A) what is the name of this switch or relay... 
B) where can I find a replacement besides the dealership
C) is there any way to "fool" the switch, (in other words, shorting 
the two leads together to make the computer think the switch is working)... 
( I know this is not usually done, but I know the switch is good, it just has 
the two leads broken off of it..)


----------



## JesseB. (Oct 29, 2005)

*No Help Yet...*

I have determined the plug I was talking about goes to the (Heater Mixture).. 
I tied the two wires together and POOF.. smoke.. 
Don't tie the wires together... 

Since the plug ends broke off. I took a drill, drilled out the insulation around the plug
that is under the carb...sodered to (pigtails) back where the old wires were... 
Still won't idle down.. 
I'm thinking that when I shorted the wires together, I took out the Heater Mixture Relay.. 
Where can I find a new one?
Or, if I go to the junkyard will any nissan car in this age range have the same relay?

Thanks, Jesse.....


----------



## SPEEDO (Jun 9, 2003)

your high idle is probably from the "wax kit" that went bad, its on the front of the throttlebody, should have a water hose going to it...
mine went out and thats what it was...


----------



## 88pathoffroad (Jun 6, 2004)

Damn man, don't cross wires wondering what they do. Next time it could be your ECU and you'd have to find another one.

The mixture heater is notorious for shorting out. I've since gutted the center of mine and left it unplugged. Still runs fine, a little tough to start on cold days though.


----------



## JesseB. (Oct 29, 2005)

Damn man, don't cross wires wondering what they do.

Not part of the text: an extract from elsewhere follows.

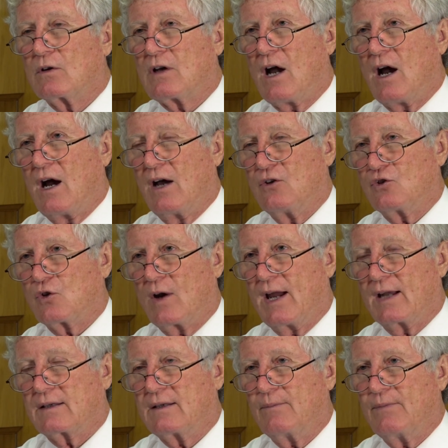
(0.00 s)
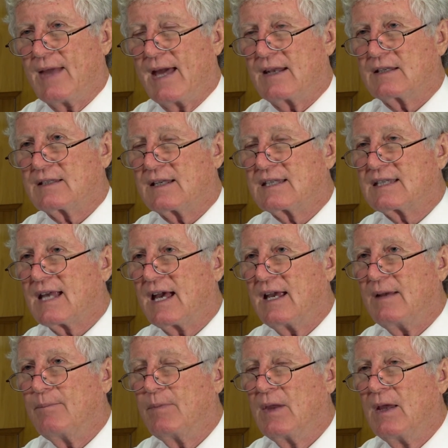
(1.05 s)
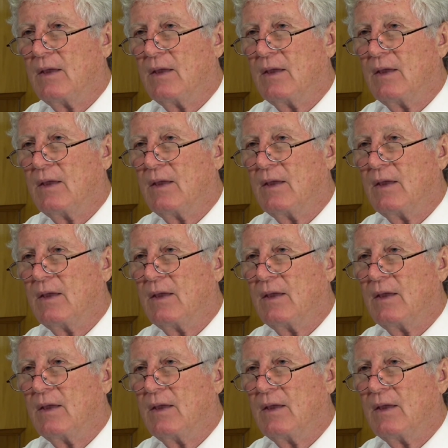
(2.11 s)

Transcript: contract, and that is to say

Next time it could be your ECU and you'd have to find another one.

I couldn't agree with you more... 
Still have the High Idle Problem... 
You know this engine.. Tell me how to Fix the Damn Thing.. 
I love this truck, but after the Clutch, and the Tranny...
I think I'm going mad... 
I must get this thing mechanically right or I'll have to replace with a 
90's model Pathfinder... 
(That I'll have the same damn problems with).. 

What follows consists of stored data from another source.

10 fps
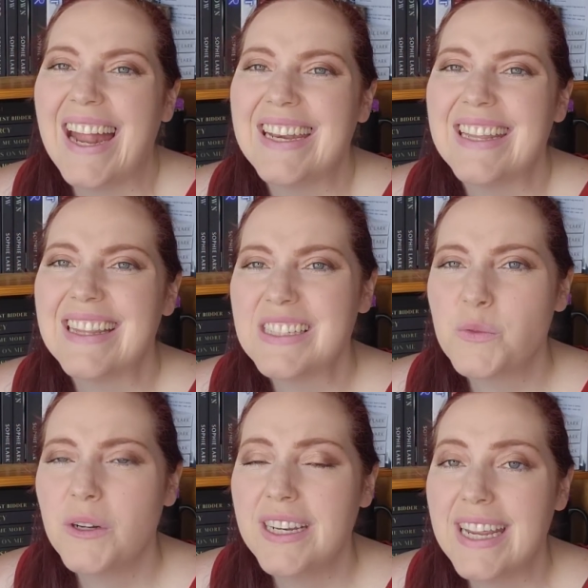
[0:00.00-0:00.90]
and
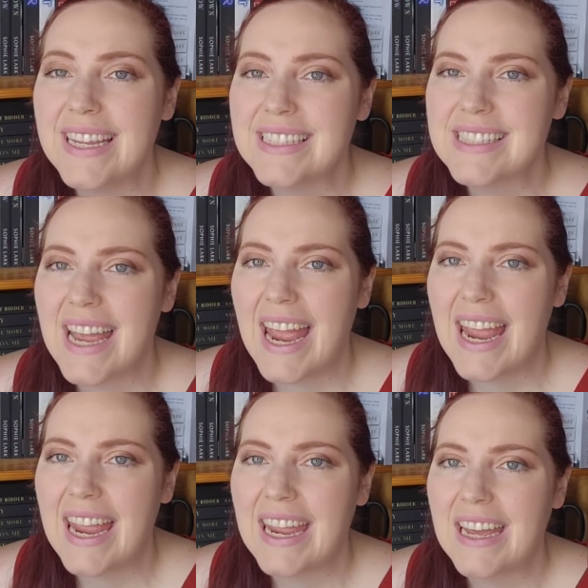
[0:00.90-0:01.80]
this one is
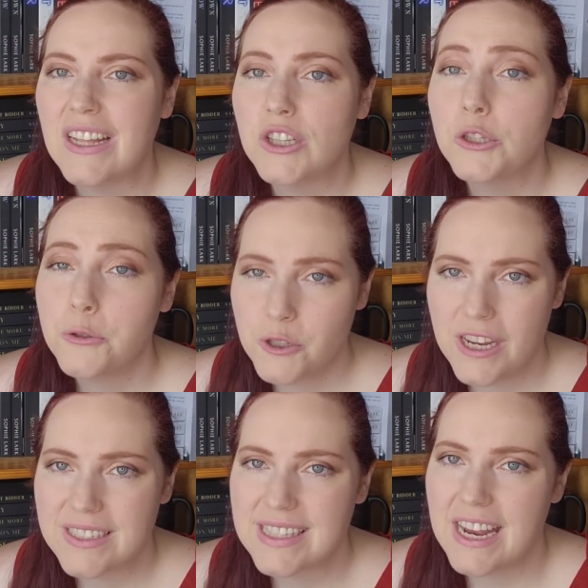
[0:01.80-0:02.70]
a
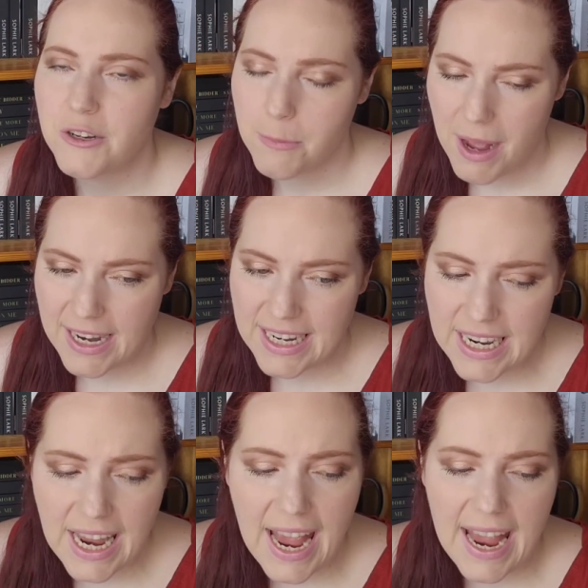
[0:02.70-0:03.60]
Lucius and
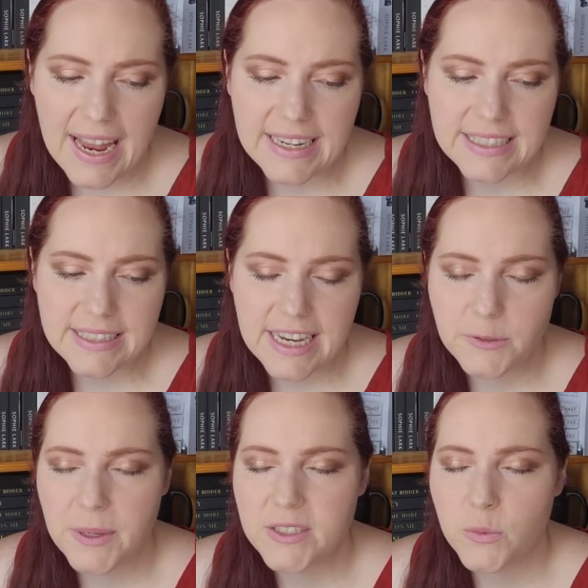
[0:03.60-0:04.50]
Hermione and it
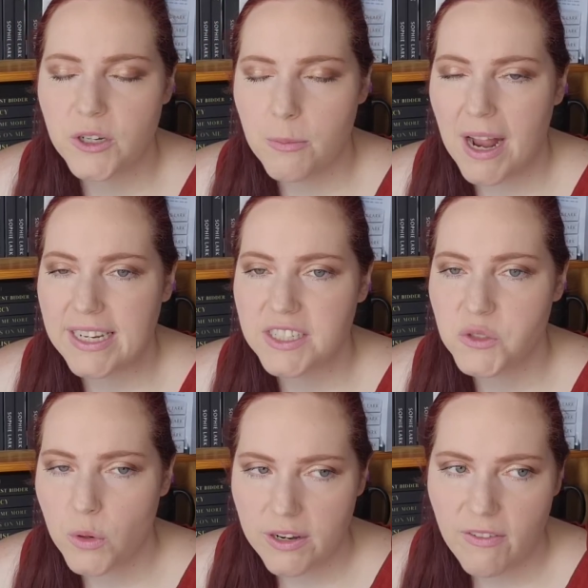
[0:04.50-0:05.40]
takes place when Hermione
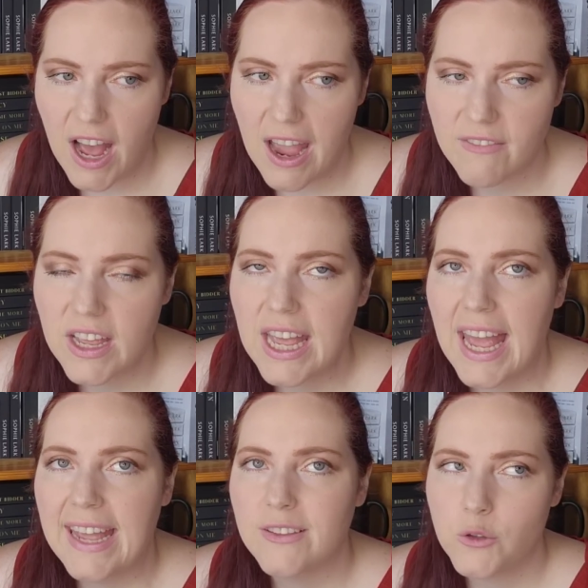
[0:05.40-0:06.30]
is 25
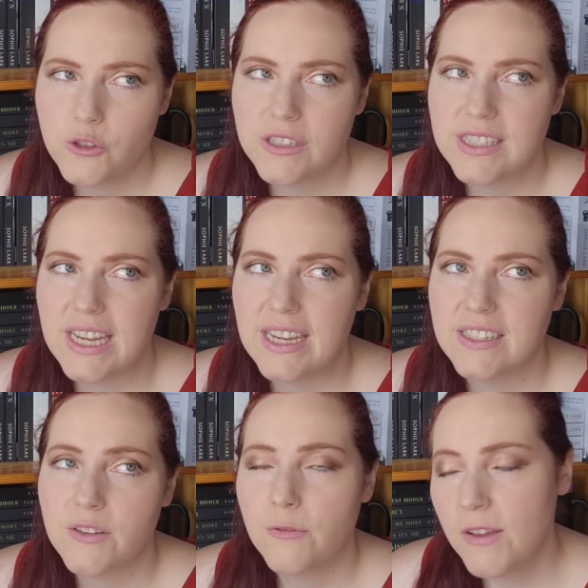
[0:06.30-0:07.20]
and Lucius
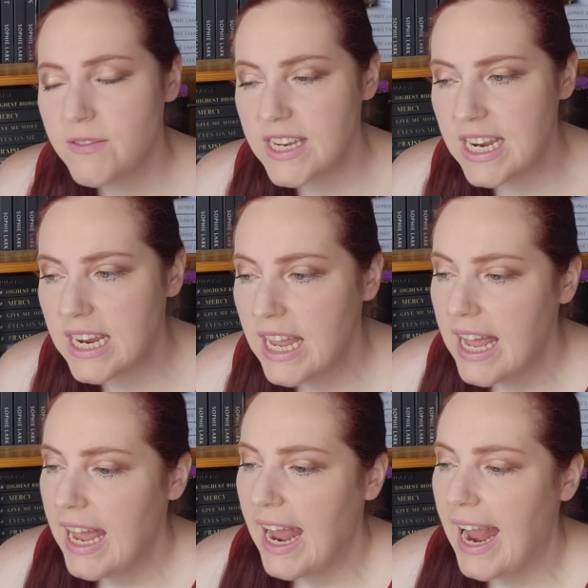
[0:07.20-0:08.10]
is 50
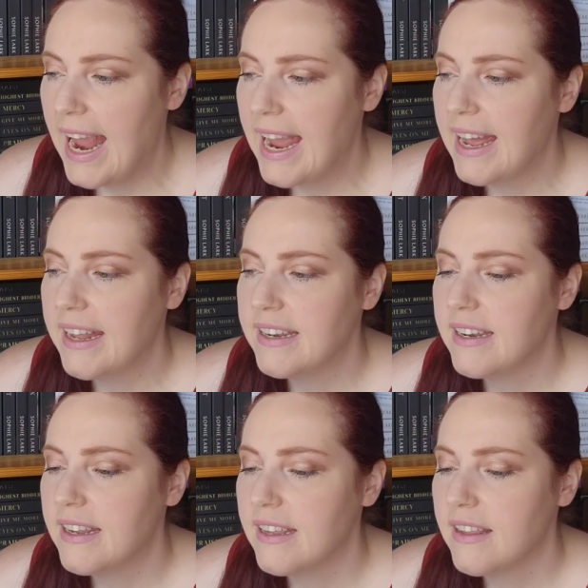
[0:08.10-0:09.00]

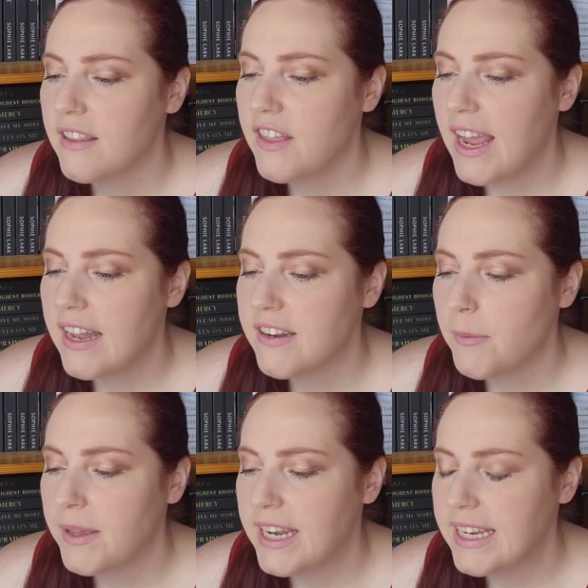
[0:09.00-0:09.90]
and they end
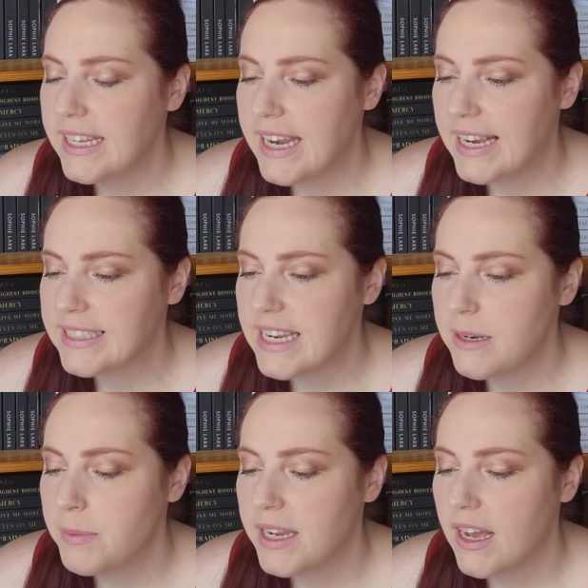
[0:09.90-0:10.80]
up getting
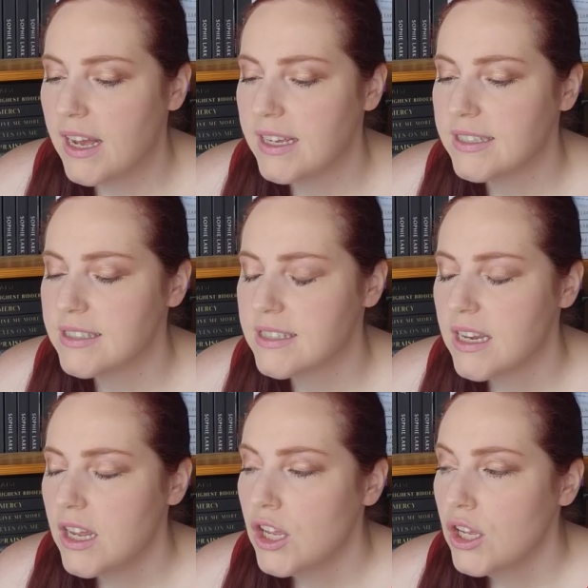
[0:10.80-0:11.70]
connected because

PS.. Tried to idle it down with the Idle screw.. To No Avail........... 
It's got to be this mixture heater plug.. Or the CPU is telling the Choke to stay on.. 

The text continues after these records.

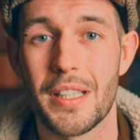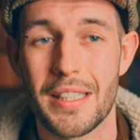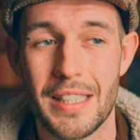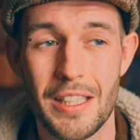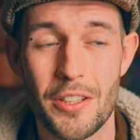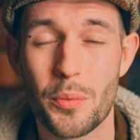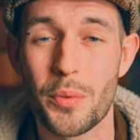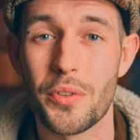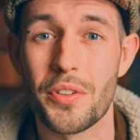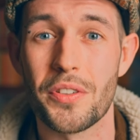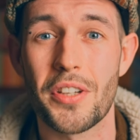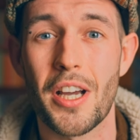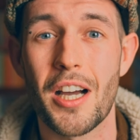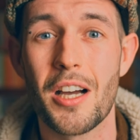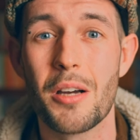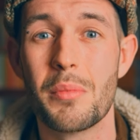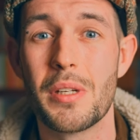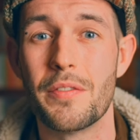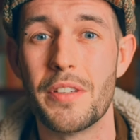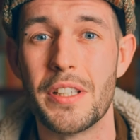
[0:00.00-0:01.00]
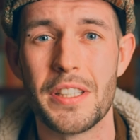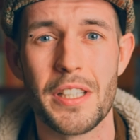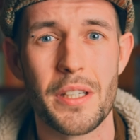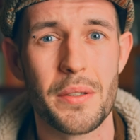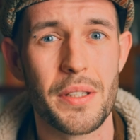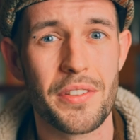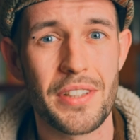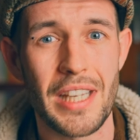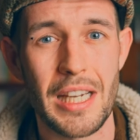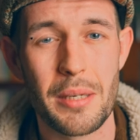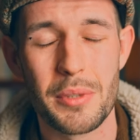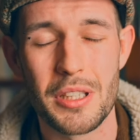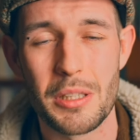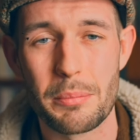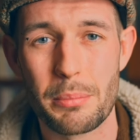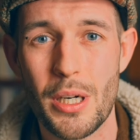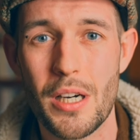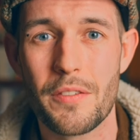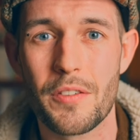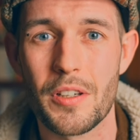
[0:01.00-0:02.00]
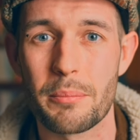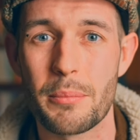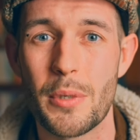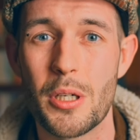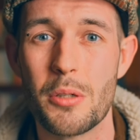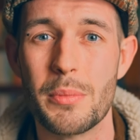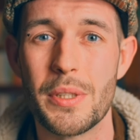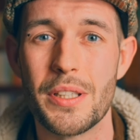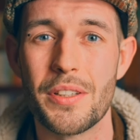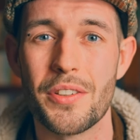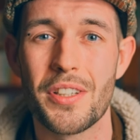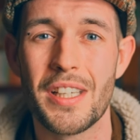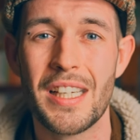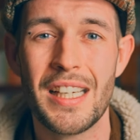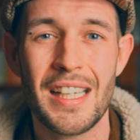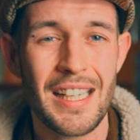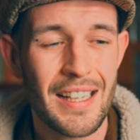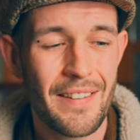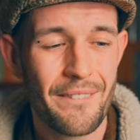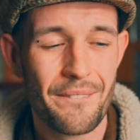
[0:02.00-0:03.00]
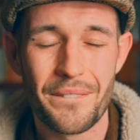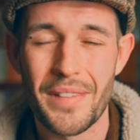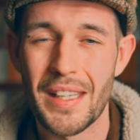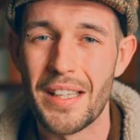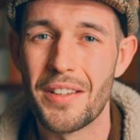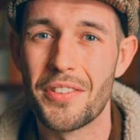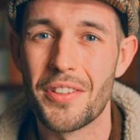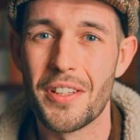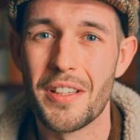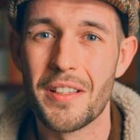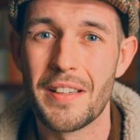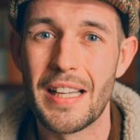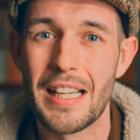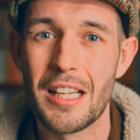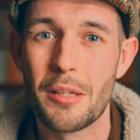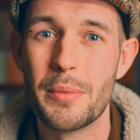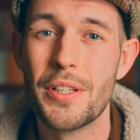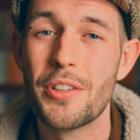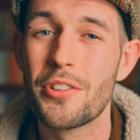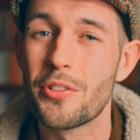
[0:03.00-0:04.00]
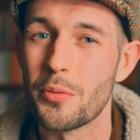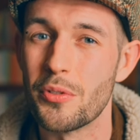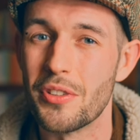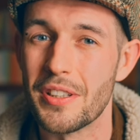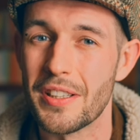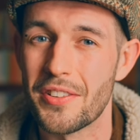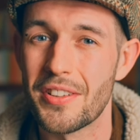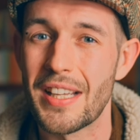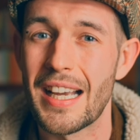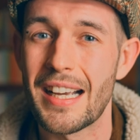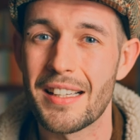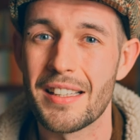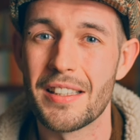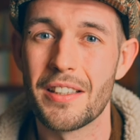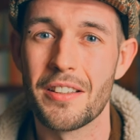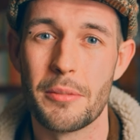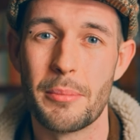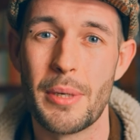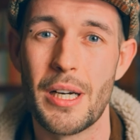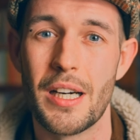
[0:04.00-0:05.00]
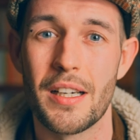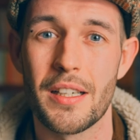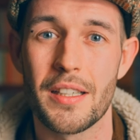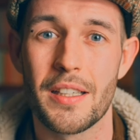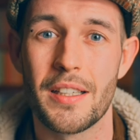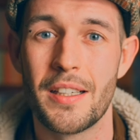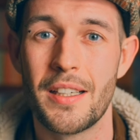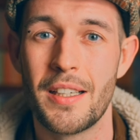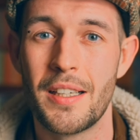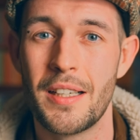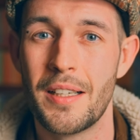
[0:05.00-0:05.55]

Like this was a timely video, this came at the perfect moment, and certain elements were exactly on the mark.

Help a Nissan Brother Out... 
Idiling High In Lubbock, TX... JB..........


----------



## SPEEDO (Jun 9, 2003)

try this part(Nissan) number (I had to replace mine) 16391-12G00 they call it a thermo or wax kit, when you get it, its in a spring contraption (keeps it compressed) that makes it look pretty strange...


----------



## 88pathoffroad (Jun 6, 2004)

The wax choke could be causing the problem, that's the little plunger-looking thing on front of the TBI with two small coolant hoses feeding it. I've taken mine apart and cleaned it out, shot it with a little WD-40 and it worked fine after.


----------



## JesseB. (Oct 29, 2005)

"I've taken mine apart and cleaned it out, shot it with a little WD-40 and it worked fine after." 

Sounds like a GREAT IDEA.... Something that dosen't cost anything to repair.. 
I'll give it the B-12 Chemtool and the WD 40 trick and see If this helps... 
I just hope its easy to remove and clean.. 

It really does act like a "stuck choke".. 
This thing has always "Idled high until it "warmed up" and then always went 
down to operating Idle".. Now it won't come off of 2000rpm's and with gas 
prices at $3.00 per gallon, I need this thing to Idle low, every chance it gets.. 
Other than the high Idle, its running Fine..... 

If anyone has any other ideas why this thing is Idiling high.. 
Let me know..


----------



## bkea (Feb 4, 2005)

JesseB. said:


> "I've taken mine apart and cleaned it out, shot it with a little WD-40 and it worked fine after."
> 
> Sounds like a GREAT IDEA.... Something that dosen't cost anything to repair..
> I'll give it the B-12 Chemtool and the WD 40 trick and see If this helps...
> ...


I say you need to replace the wax thermo pellet. They cost about $65. Mine was doing similar until I replaced it.


----------



## JesseB. (Oct 29, 2005)

*Still Not Working.*

Removed the thermo element, took it apart, cleaned it and it still wouldn't work.. 
Time for pan B... 

where can I find a repalacement part... For the Cheapest Price?/ 

I need a wax kit..aka, Thermo element. 

Thanks, Jesse...


----------



## NOWEFG (Nov 19, 2008)

Found TBI info for Sentra's at SE-R.net that may apply; suggesting that high idle can be caused by dirty/stuck FICD and Idle-up solenoids. Makes sense, especially if the mechanical fast idle indicates normal, but the idle is still way high. So it may not be the computer, just a solenoid or sensor.


----------